> [Input]
● ● ● ● ●

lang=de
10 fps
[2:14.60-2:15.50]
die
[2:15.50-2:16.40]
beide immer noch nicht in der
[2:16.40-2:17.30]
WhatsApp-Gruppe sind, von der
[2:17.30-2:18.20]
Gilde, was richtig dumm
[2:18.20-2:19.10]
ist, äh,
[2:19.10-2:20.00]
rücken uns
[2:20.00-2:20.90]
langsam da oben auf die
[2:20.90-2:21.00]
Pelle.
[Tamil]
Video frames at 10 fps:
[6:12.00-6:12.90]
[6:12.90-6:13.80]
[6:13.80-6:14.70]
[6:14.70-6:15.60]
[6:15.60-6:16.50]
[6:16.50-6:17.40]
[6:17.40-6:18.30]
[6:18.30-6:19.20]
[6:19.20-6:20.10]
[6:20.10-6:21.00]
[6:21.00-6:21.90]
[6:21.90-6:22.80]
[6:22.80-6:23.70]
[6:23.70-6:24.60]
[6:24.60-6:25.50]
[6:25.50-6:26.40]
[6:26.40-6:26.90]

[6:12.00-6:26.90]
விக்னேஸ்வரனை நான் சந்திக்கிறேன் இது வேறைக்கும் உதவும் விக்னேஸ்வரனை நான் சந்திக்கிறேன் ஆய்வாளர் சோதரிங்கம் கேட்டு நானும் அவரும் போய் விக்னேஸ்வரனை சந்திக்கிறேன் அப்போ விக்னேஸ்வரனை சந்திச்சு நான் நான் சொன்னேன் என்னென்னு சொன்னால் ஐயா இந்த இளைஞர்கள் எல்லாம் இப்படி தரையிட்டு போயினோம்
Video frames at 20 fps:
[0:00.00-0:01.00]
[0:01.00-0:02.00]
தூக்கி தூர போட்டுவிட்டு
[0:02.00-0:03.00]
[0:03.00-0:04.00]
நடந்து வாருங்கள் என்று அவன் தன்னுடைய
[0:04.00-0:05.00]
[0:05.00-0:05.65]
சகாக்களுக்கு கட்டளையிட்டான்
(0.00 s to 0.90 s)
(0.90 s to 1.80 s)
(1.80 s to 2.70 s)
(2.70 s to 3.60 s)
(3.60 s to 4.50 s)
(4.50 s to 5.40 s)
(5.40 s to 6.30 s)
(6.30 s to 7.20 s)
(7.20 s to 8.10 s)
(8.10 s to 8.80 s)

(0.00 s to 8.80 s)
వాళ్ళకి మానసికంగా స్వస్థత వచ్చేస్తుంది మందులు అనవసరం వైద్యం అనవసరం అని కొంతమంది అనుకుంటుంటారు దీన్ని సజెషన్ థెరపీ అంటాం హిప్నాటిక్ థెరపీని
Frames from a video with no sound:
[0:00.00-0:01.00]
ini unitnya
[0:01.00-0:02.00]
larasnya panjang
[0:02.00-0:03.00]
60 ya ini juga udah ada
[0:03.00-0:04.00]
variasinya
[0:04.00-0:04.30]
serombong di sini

● ● ● ● ●

> [What to do] Exactly as written above, reproduce all of the entries.

> [Written answer]
lang=de
10 fps
[2:14.60-2:15.50]
die
[2:15.50-2:16.40]
beide immer noch nicht in der
[2:16.40-2:17.30]
WhatsApp-Gruppe sind, von der
[2:17.30-2:18.20]
Gilde, was richtig dumm
[2:18.20-2:19.10]
ist, äh,
[2:19.10-2:20.00]
rücken uns
[2:20.00-2:20.90]
langsam da oben auf die
[2:20.90-2:21.00]
Pelle.
[Tamil]
Video frames at 10 fps:
[6:12.00-6:12.90]
[6:12.90-6:13.80]
[6:13.80-6:14.70]
[6:14.70-6:15.60]
[6:15.60-6:16.50]
[6:16.50-6:17.40]
[6:17.40-6:18.30]
[6:18.30-6:19.20]
[6:19.20-6:20.10]
[6:20.10-6:21.00]
[6:21.00-6:21.90]
[6:21.90-6:22.80]
[6:22.80-6:23.70]
[6:23.70-6:24.60]
[6:24.60-6:25.50]
[6:25.50-6:26.40]
[6:26.40-6:26.90]

[6:12.00-6:26.90]
விக்னேஸ்வரனை நான் சந்திக்கிறேன் இது வேறைக்கும் உதவும் விக்னேஸ்வரனை நான் சந்திக்கிறேன் ஆய்வாளர் சோதரிங்கம் கேட்டு நானும் அவரும் போய் விக்னேஸ்வரனை சந்திக்கிறேன் அப்போ விக்னேஸ்வரனை சந்திச்சு நான் நான் சொன்னேன் என்னென்னு சொன்னால் ஐயா இந்த இளைஞர்கள் எல்லாம் இப்படி தரையிட்டு போயினோம்
Video frames at 20 fps:
[0:00.00-0:01.00]
[0:01.00-0:02.00]
தூக்கி தூர போட்டுவிட்டு
[0:02.00-0:03.00]
[0:03.00-0:04.00]
நடந்து வாருங்கள் என்று அவன் தன்னுடைய
[0:04.00-0:05.00]
[0:05.00-0:05.65]
சகாக்களுக்கு கட்டளையிட்டான்
(0.00 s to 0.90 s)
(0.90 s to 1.80 s)
(1.80 s to 2.70 s)
(2.70 s to 3.60 s)
(3.60 s to 4.50 s)
(4.50 s to 5.40 s)
(5.40 s to 6.30 s)
(6.30 s to 7.20 s)
(7.20 s to 8.10 s)
(8.10 s to 8.80 s)

(0.00 s to 8.80 s)
వాళ్ళకి మానసికంగా స్వస్థత వచ్చేస్తుంది మందులు అనవసరం వైద్యం అనవసరం అని కొంతమంది అనుకుంటుంటారు దీన్ని సజెషన్ థెరపీ అంటాం హిప్నాటిక్ థెరపీని
Frames from a video with no sound:
[0:00.00-0:01.00]
ini unitnya
[0:01.00-0:02.00]
larasnya panjang
[0:02.00-0:03.00]
60 ya ini juga udah ada
[0:03.00-0:04.00]
variasinya
[0:04.00-0:04.30]
serombong di sini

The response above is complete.